I have puzzled over why this beautiful portrait  was never sent to Baltimore. Perhaps its size or delicacy made that difficult but surely not impossible. Or was it because the marriage between Mary and Jacques soured more quickly than I realised?  I doubt this because Mary always wrote in affectionate terms of Jacques, even as she contemplated divorcing him. But who knows? I am certain that,  had Mary known of the portrait’s existence once she married  Ernest in 1937 and was living in London and especially after a warehouse fire destroyed many of their most precious possessions,  she would have wanted it in their house in Upper Phillimore Gardens. Mary  died of cancer in 1941 leaving a two year old son who later changed his name and moved abroad.  He too never knew anything about the portrait,  which has now acquired a life and a story of its own.

Images of Wallis

One of the most frustrating aspects of publishing a book , finally, after years of research is how so many people contact you with anecdotes or information that it’s too late to include. If only they had ‘reached out’ to you sooner. Of course there’s always the paperback!

But occasionally you hear from others toiling in the same muddy ditches and – very occasionally this – there is even scope to combine. Such was my luck this week when I heard from Jessica Palmer, a cut out artist. Jess is a former TV producer who gave it all up to do an MA in Illustration and now specialises in cut-paper and collaged images. Her work features on book covers and in galleries. She is a visiting artist at the V&A, Dulwich Picture Gallery and other museums.

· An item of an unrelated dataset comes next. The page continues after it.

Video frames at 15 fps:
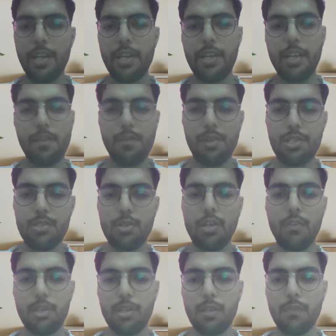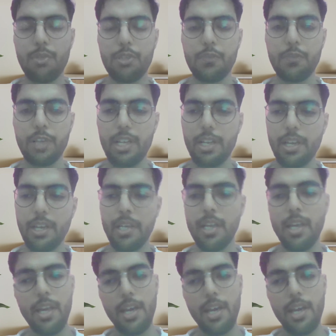and then we install our computer file again,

She produces amazing pictures of a wide range of characters but something about Wallis Simpson piqued her interest a little after I had started work on my work. Look at this and you can see why.

The final chapter of my biography on Wallis Simpson, That Woman looks at the reception of Wallis after her death and how plays films books and paintings have changed perceptions

Cecil Beaton, in spite of some less than kind comments in private, turned her into a beauty.  Jack Levine was satirically cruel now Jess Palmer. Watch for Madonna’s glamourous version due out later this week.

London’s Bestsellers

That Woman by Anne Sebba named as a Dark Horse in the London Evening Standard’s Bestsellers list.

‘Wallis Simpson vindicated’ is the tagline. Fantastic!  Not sure who’s the Dark horse, Wallis or me?   But someone has understood that, however hard she is to like,  understanding Wallis is half the battle. Of course she’s flawed but oh, how much more interesting for being complex.